## PROBLEM TO SOLVE
All entries below are to be written out again exactly, but no picture is to be copied.

## SOURCE MATERIAL

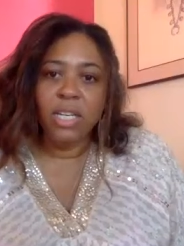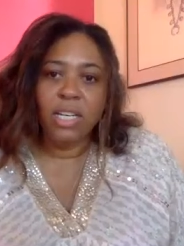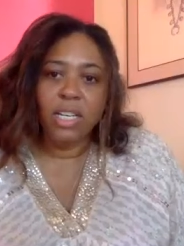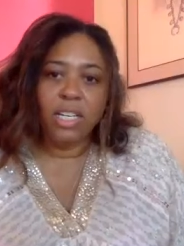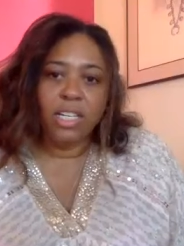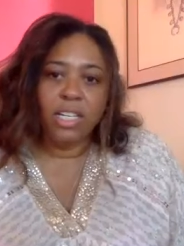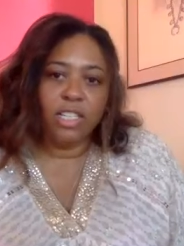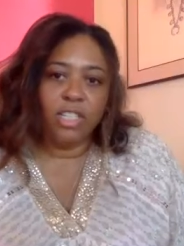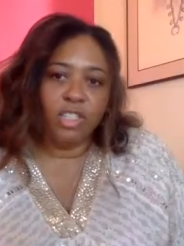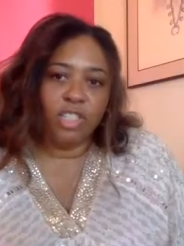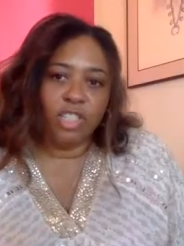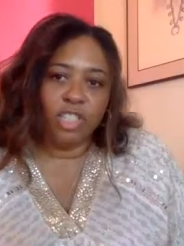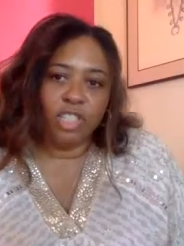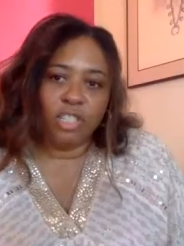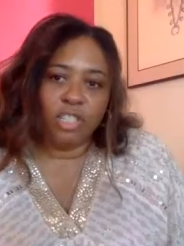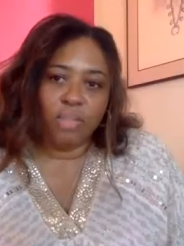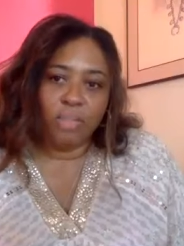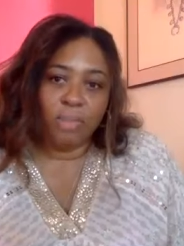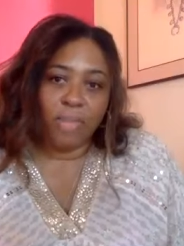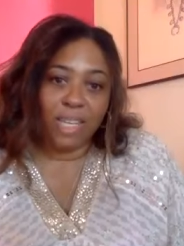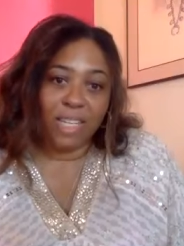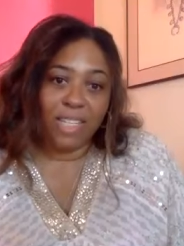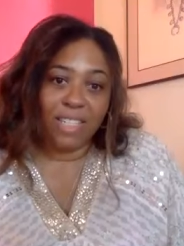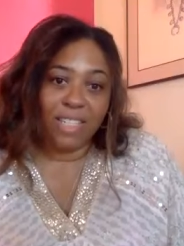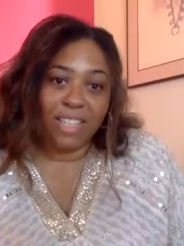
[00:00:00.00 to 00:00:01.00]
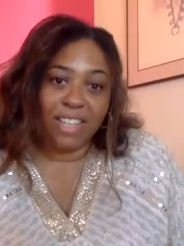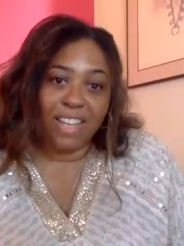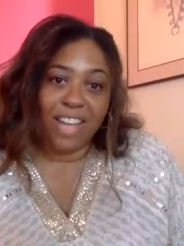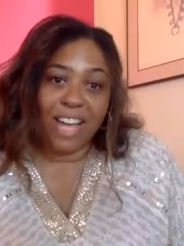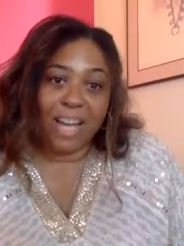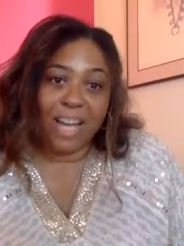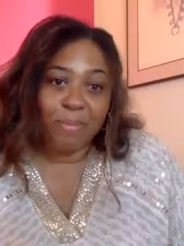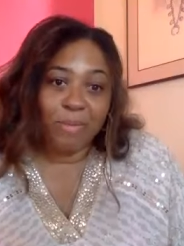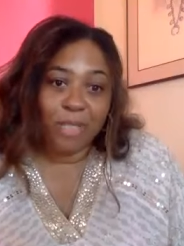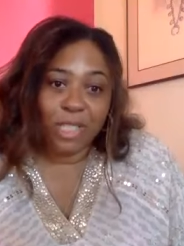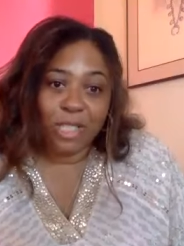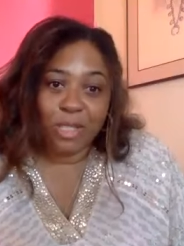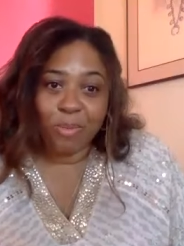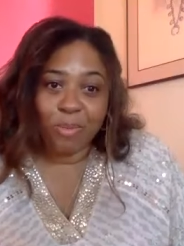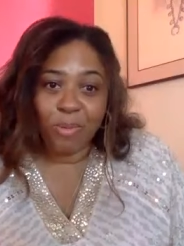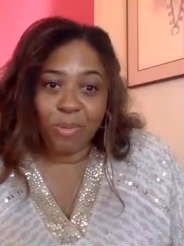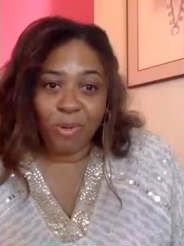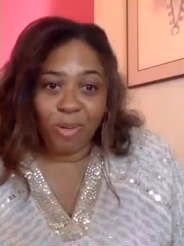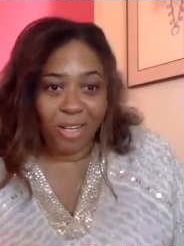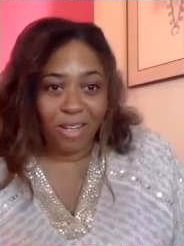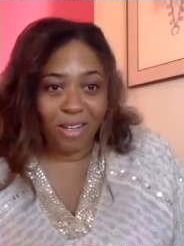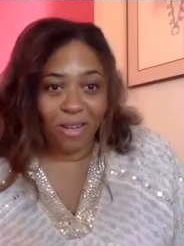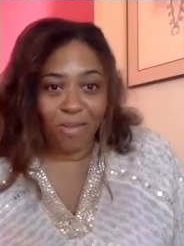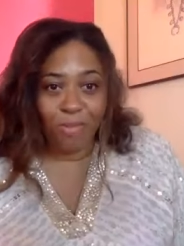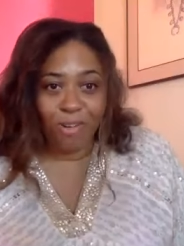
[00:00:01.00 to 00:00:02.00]
is just amazing. I'm
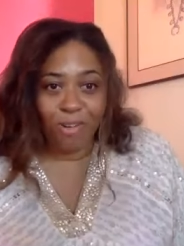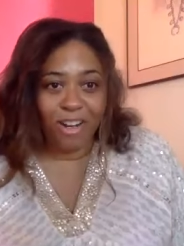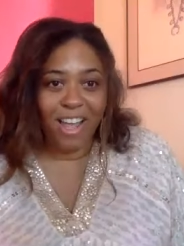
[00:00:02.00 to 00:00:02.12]
disappointed we're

## SOLUTION TO THE EXERCISE
[00:00:00.00 to 00:00:01.00]
[00:00:01.00 to 00:00:02.00]
is just amazing. I'm
[00:00:02.00 to 00:00:02.12]
disappointed we're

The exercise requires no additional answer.